» **TASK BRIEF**
With every picture left out, restate the listing below exactly as written.

» **GIVEN DATA**
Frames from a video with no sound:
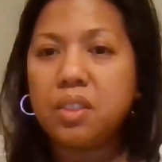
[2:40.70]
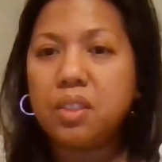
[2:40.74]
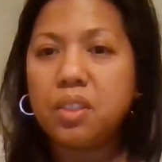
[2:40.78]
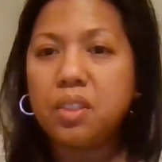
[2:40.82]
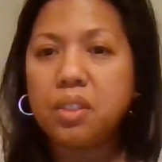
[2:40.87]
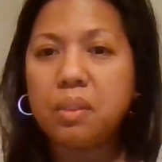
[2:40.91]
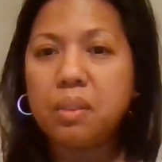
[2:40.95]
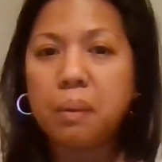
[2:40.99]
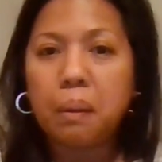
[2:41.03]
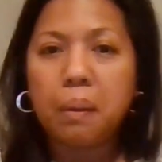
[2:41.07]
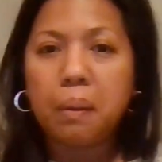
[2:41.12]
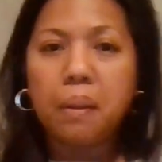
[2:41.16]
the
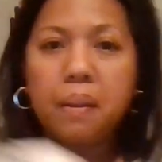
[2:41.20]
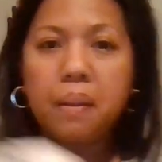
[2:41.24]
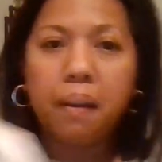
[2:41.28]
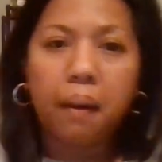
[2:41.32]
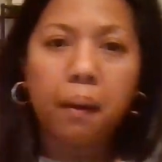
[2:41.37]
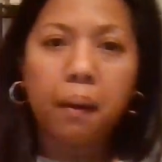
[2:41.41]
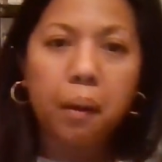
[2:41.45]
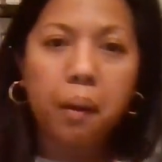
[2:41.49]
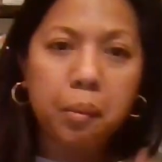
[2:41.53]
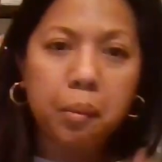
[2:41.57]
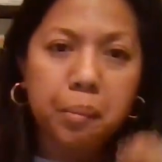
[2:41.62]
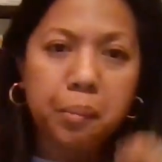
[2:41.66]
store. I
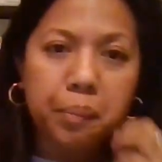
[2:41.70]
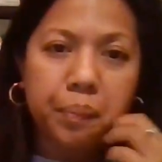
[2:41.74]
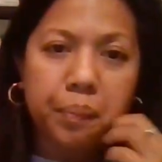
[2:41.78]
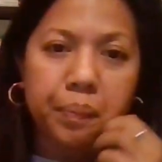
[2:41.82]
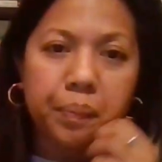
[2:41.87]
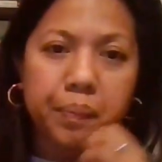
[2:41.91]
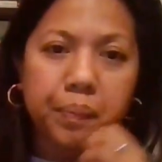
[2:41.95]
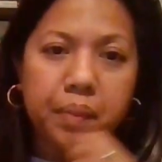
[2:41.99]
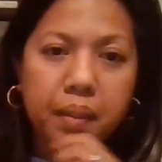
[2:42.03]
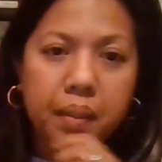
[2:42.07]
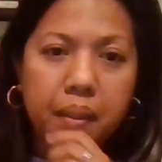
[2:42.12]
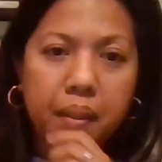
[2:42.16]
hope
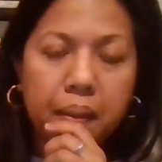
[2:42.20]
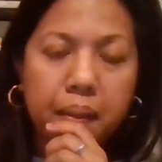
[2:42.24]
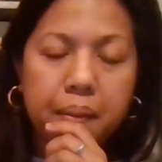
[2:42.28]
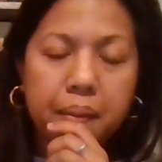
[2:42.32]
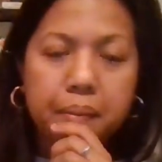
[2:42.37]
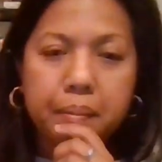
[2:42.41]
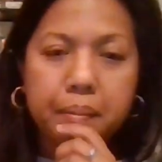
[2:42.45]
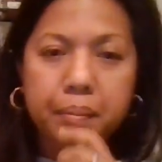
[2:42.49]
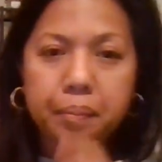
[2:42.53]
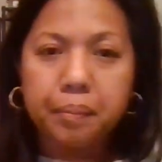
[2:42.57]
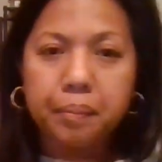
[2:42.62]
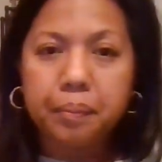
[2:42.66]

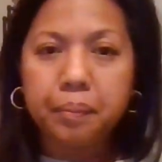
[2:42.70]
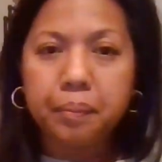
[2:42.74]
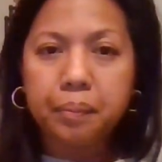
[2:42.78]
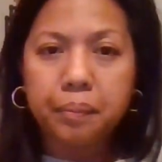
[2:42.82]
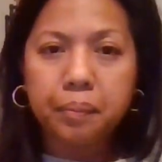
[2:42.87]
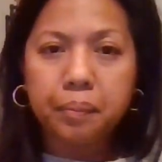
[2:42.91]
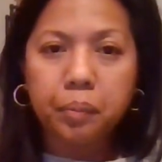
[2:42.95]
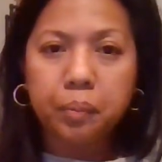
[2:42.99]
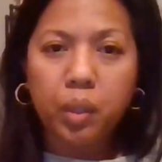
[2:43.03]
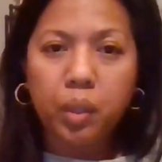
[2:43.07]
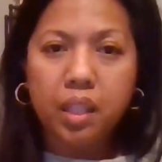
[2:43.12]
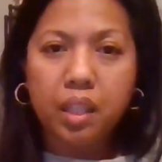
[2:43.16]

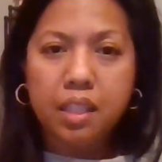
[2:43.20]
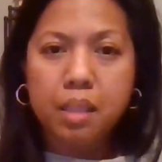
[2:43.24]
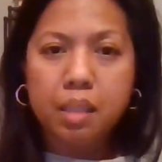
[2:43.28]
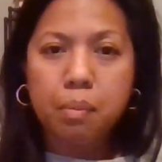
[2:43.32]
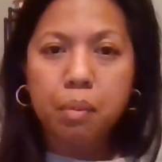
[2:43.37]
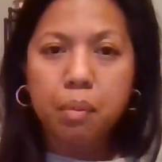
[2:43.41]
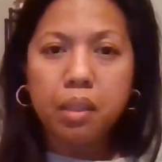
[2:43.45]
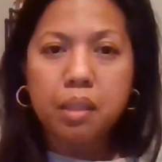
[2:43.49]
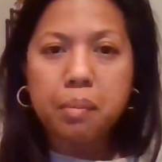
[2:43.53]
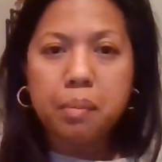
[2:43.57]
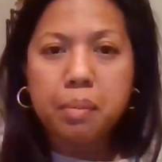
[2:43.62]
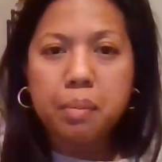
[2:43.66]
um, we're a
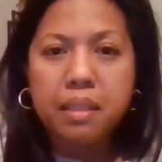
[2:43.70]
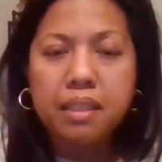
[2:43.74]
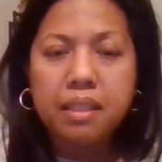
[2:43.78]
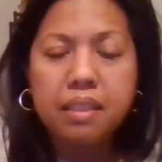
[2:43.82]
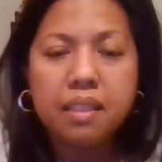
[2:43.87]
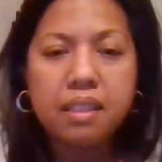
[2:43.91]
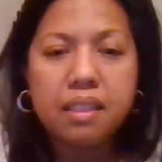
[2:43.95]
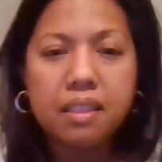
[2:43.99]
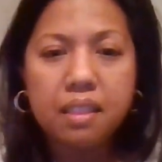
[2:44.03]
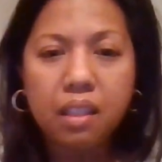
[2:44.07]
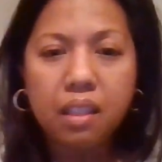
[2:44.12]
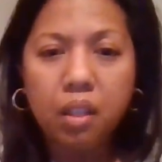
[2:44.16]
small
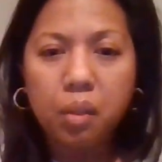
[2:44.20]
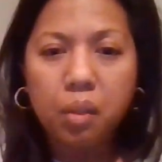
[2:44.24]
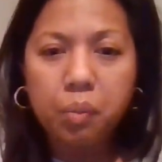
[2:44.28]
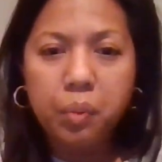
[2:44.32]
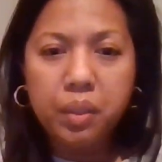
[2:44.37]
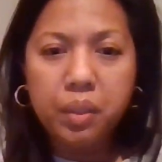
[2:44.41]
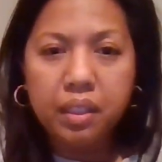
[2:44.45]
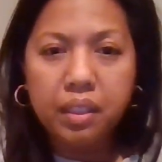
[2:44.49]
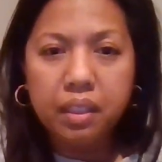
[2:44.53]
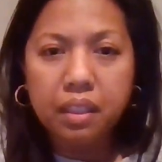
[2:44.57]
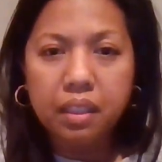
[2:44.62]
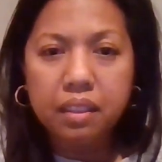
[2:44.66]
business. I hope
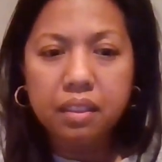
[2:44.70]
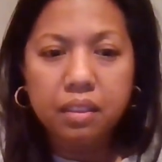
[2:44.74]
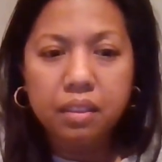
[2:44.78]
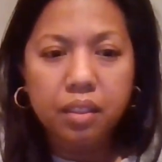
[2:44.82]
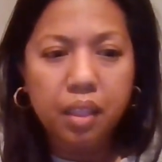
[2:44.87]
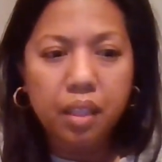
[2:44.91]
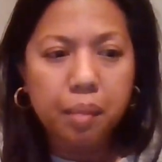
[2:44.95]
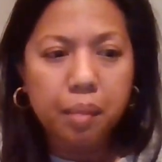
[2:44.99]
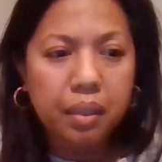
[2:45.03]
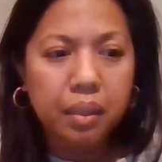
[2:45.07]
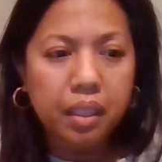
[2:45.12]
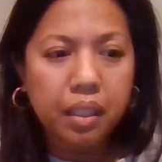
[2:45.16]
we can
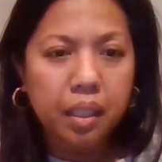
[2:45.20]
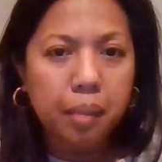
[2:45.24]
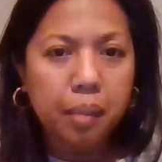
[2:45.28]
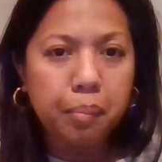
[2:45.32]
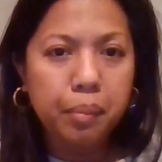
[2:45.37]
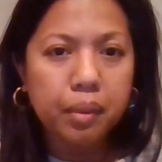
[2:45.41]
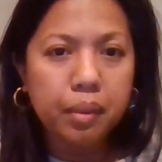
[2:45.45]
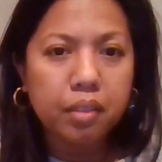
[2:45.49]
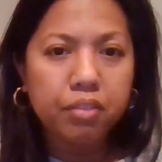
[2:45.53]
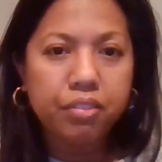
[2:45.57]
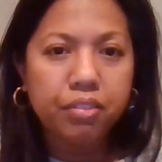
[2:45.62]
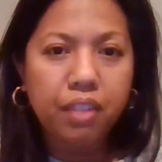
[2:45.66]
grab a
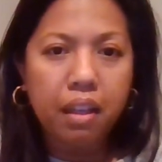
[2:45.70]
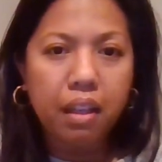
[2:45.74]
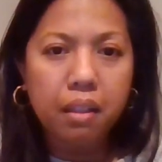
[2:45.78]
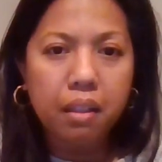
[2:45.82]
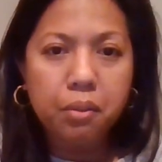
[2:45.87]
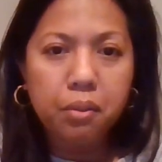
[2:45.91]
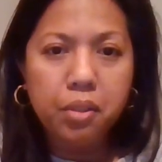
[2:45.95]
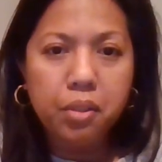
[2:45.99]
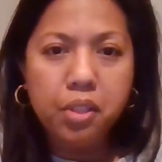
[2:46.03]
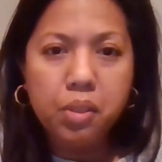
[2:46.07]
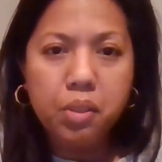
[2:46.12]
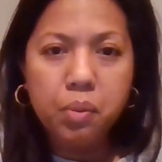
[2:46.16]
couple of
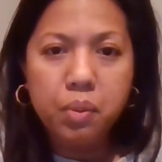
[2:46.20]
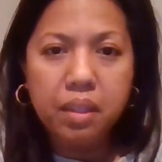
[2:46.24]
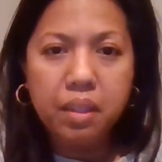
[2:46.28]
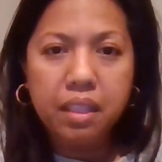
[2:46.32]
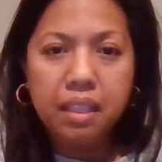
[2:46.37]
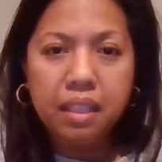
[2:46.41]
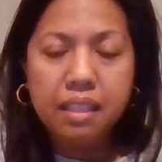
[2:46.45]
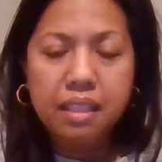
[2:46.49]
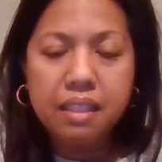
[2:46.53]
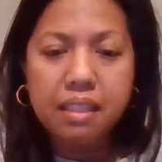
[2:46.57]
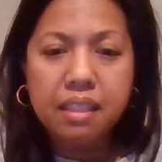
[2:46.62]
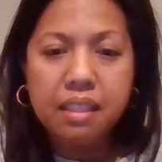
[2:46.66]
followers with
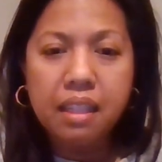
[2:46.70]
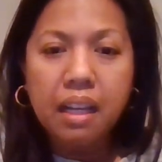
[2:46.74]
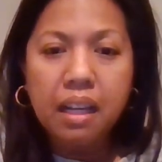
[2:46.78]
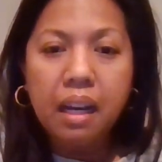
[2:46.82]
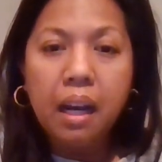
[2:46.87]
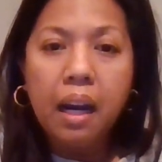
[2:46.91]
this.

» **SOLUTION FOR THIS PROBLEM**
Frames from a video with no sound:
[2:40.70]
[2:40.74]
[2:40.78]
[2:40.82]
[2:40.87]
[2:40.91]
[2:40.95]
[2:40.99]
[2:41.03]
[2:41.07]
[2:41.12]
[2:41.16]
the
[2:41.20]
[2:41.24]
[2:41.28]
[2:41.32]
[2:41.37]
[2:41.41]
[2:41.45]
[2:41.49]
[2:41.53]
[2:41.57]
[2:41.62]
[2:41.66]
store. I
[2:41.70]
[2:41.74]
[2:41.78]
[2:41.82]
[2:41.87]
[2:41.91]
[2:41.95]
[2:41.99]
[2:42.03]
[2:42.07]
[2:42.12]
[2:42.16]
hope
[2:42.20]
[2:42.24]
[2:42.28]
[2:42.32]
[2:42.37]
[2:42.41]
[2:42.45]
[2:42.49]
[2:42.53]
[2:42.57]
[2:42.62]
[2:42.66]

[2:42.70]
[2:42.74]
[2:42.78]
[2:42.82]
[2:42.87]
[2:42.91]
[2:42.95]
[2:42.99]
[2:43.03]
[2:43.07]
[2:43.12]
[2:43.16]

[2:43.20]
[2:43.24]
[2:43.28]
[2:43.32]
[2:43.37]
[2:43.41]
[2:43.45]
[2:43.49]
[2:43.53]
[2:43.57]
[2:43.62]
[2:43.66]
um, we're a
[2:43.70]
[2:43.74]
[2:43.78]
[2:43.82]
[2:43.87]
[2:43.91]
[2:43.95]
[2:43.99]
[2:44.03]
[2:44.07]
[2:44.12]
[2:44.16]
small
[2:44.20]
[2:44.24]
[2:44.28]
[2:44.32]
[2:44.37]
[2:44.41]
[2:44.45]
[2:44.49]
[2:44.53]
[2:44.57]
[2:44.62]
[2:44.66]
business. I hope
[2:44.70]
[2:44.74]
[2:44.78]
[2:44.82]
[2:44.87]
[2:44.91]
[2:44.95]
[2:44.99]
[2:45.03]
[2:45.07]
[2:45.12]
[2:45.16]
we can
[2:45.20]
[2:45.24]
[2:45.28]
[2:45.32]
[2:45.37]
[2:45.41]
[2:45.45]
[2:45.49]
[2:45.53]
[2:45.57]
[2:45.62]
[2:45.66]
grab a
[2:45.70]
[2:45.74]
[2:45.78]
[2:45.82]
[2:45.87]
[2:45.91]
[2:45.95]
[2:45.99]
[2:46.03]
[2:46.07]
[2:46.12]
[2:46.16]
couple of
[2:46.20]
[2:46.24]
[2:46.28]
[2:46.32]
[2:46.37]
[2:46.41]
[2:46.45]
[2:46.49]
[2:46.53]
[2:46.57]
[2:46.62]
[2:46.66]
followers with
[2:46.70]
[2:46.74]
[2:46.78]
[2:46.82]
[2:46.87]
[2:46.91]
this.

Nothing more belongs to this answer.